→ **Materials provided**:
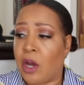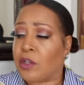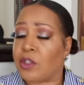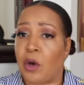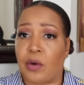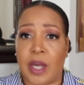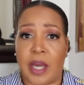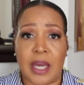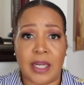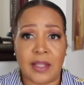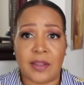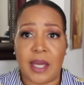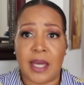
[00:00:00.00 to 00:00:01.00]
So yeah,
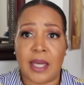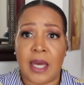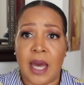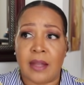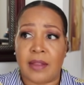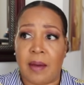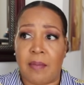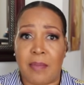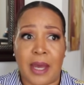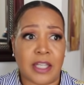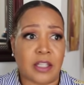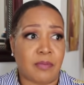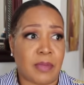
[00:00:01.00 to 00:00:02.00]
anything that
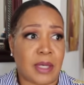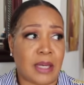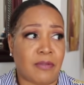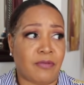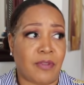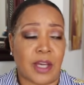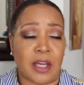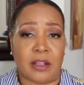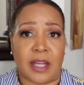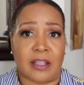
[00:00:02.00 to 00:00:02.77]
makes me feel,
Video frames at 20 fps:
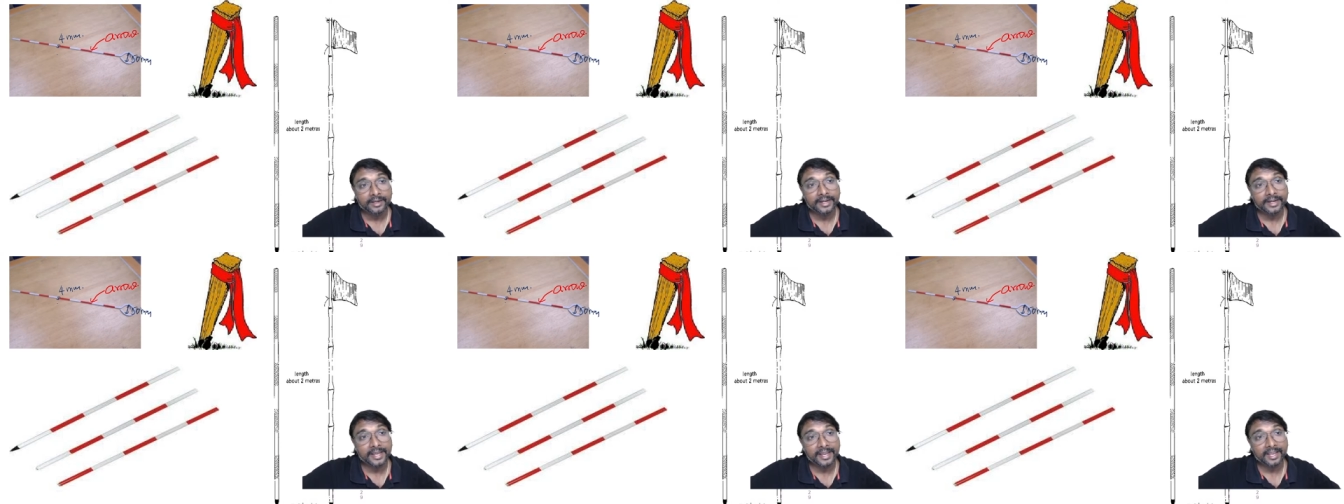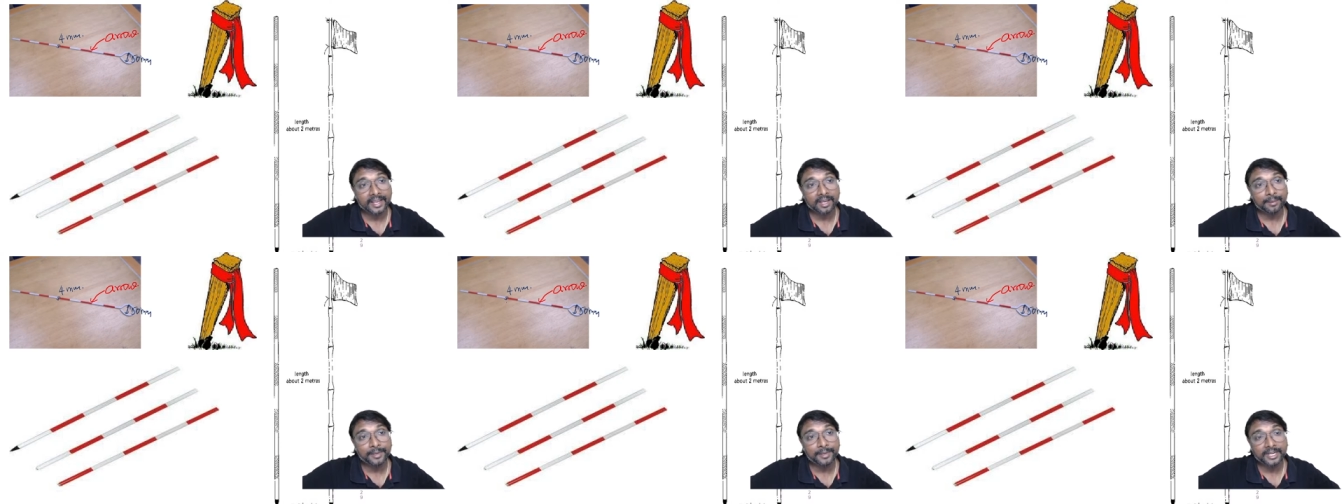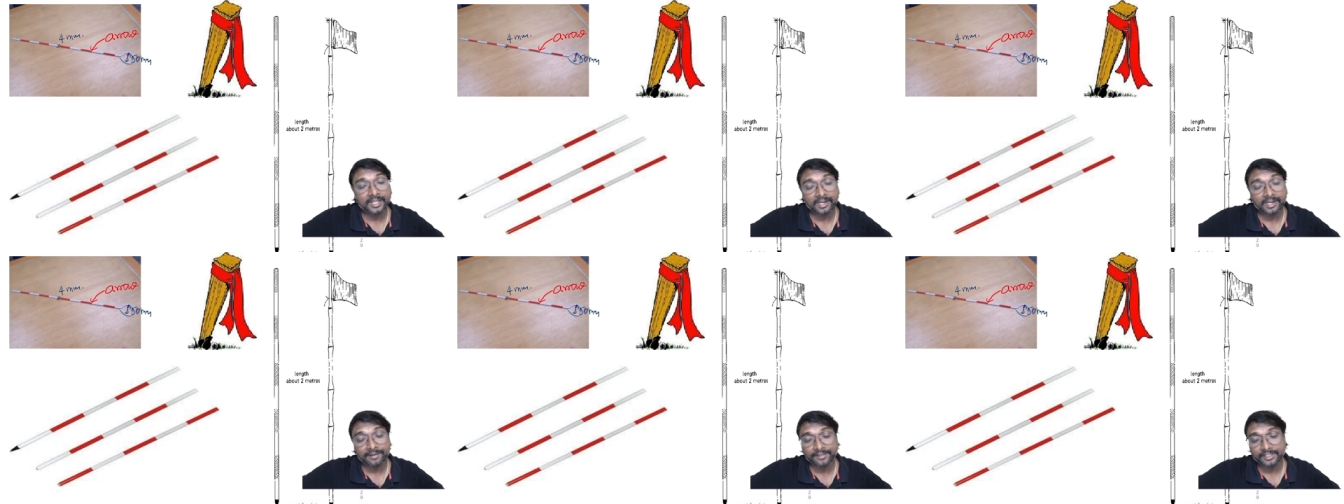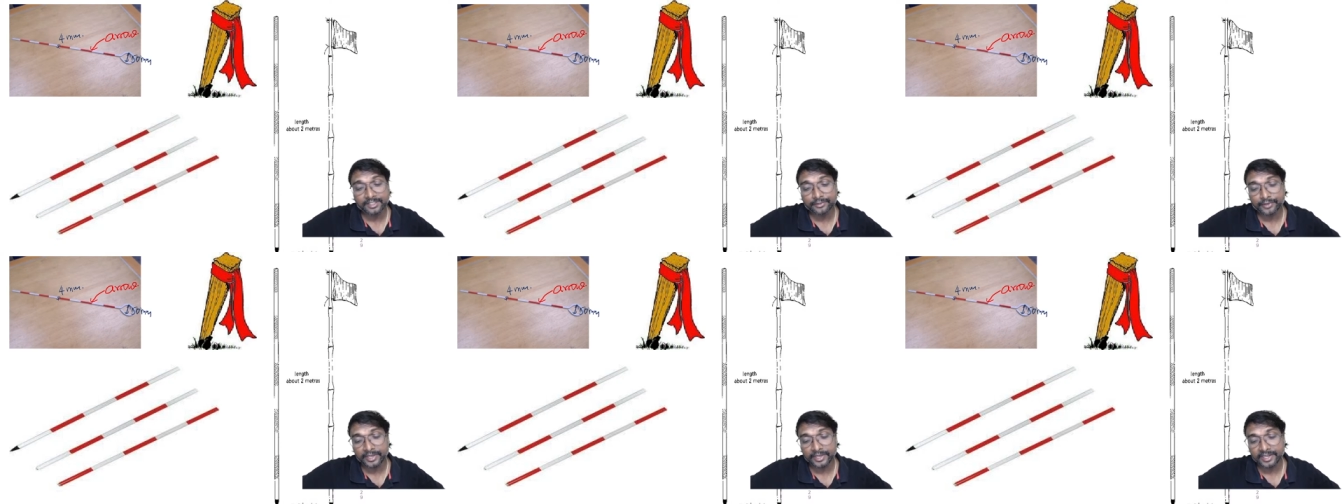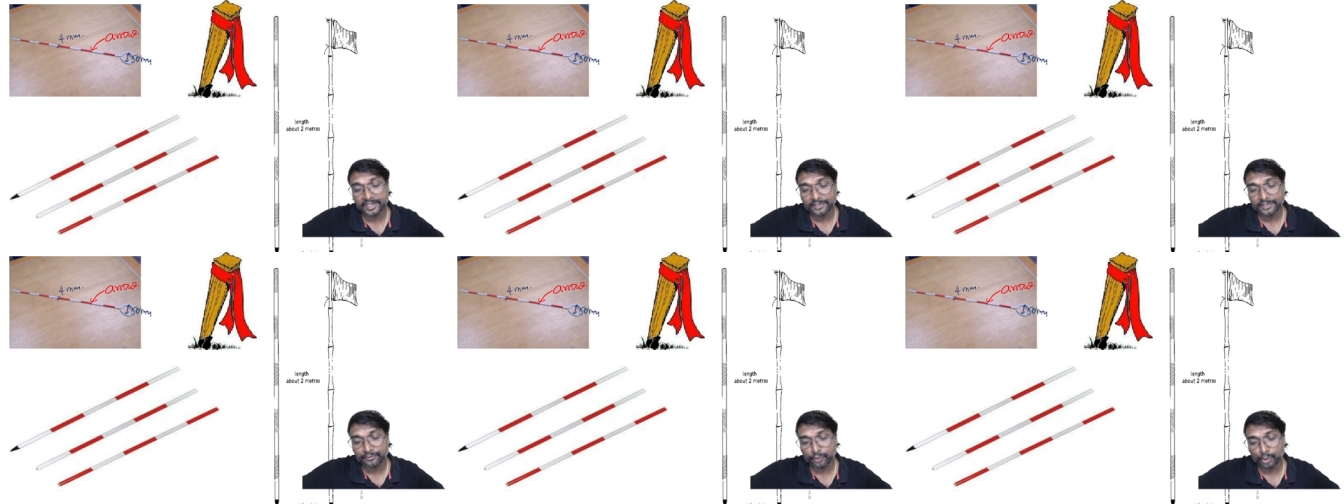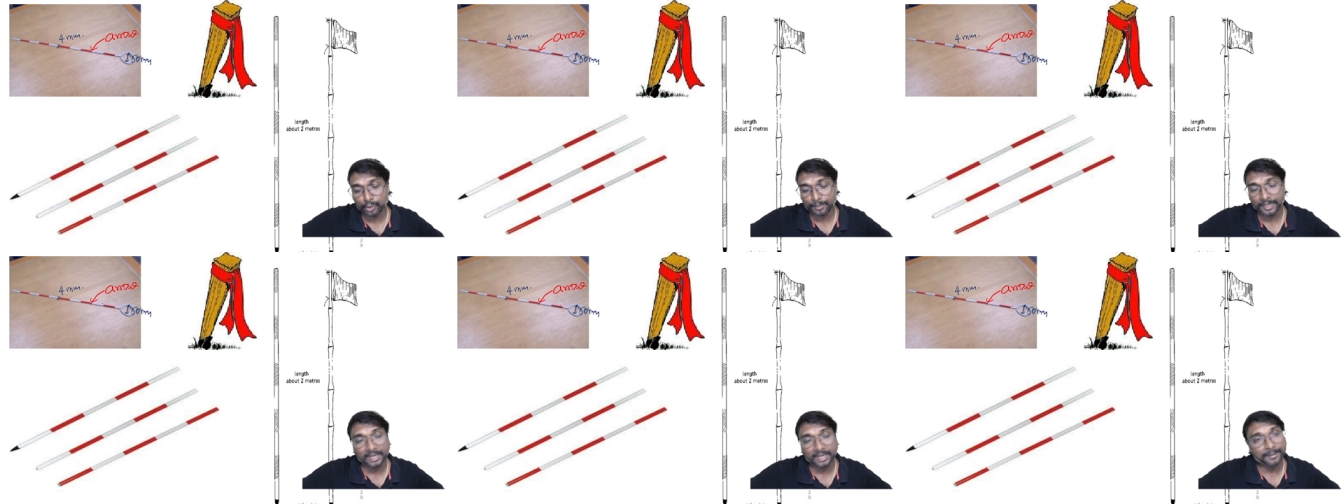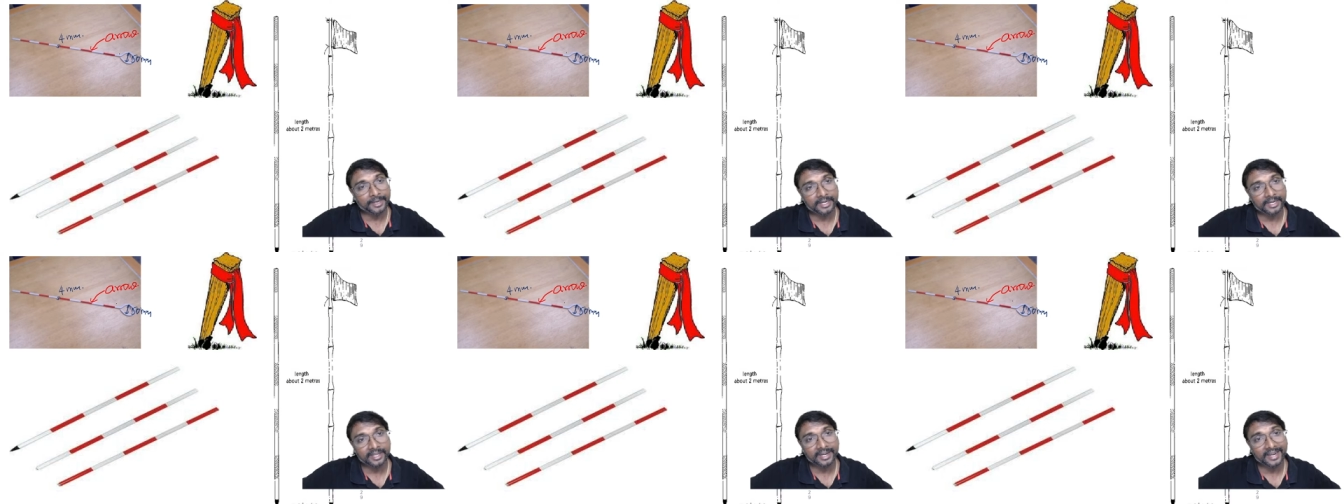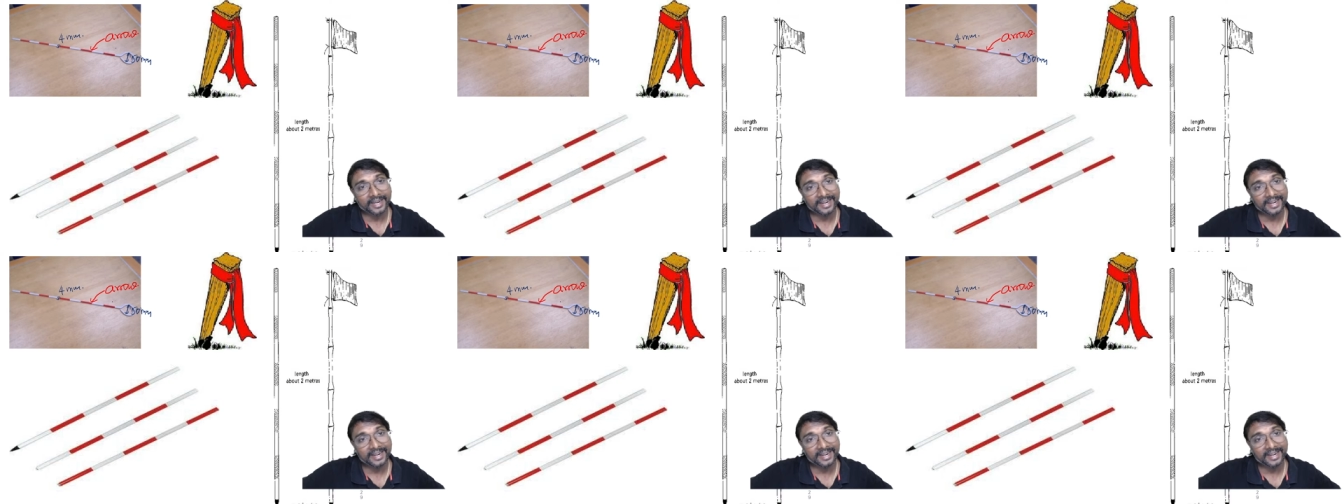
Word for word: Diameter of this wire is 4 millimeter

→ **Prompt**:
Copy the listing above word for word. Do not include the pictures.

→ **Result of this task**:
[00:00:00.00 to 00:00:01.00]
So yeah,
[00:00:01.00 to 00:00:02.00]
anything that
[00:00:02.00 to 00:00:02.77]
makes me feel,
Video frames at 20 fps:
Word for word: Diameter of this wire is 4 millimeter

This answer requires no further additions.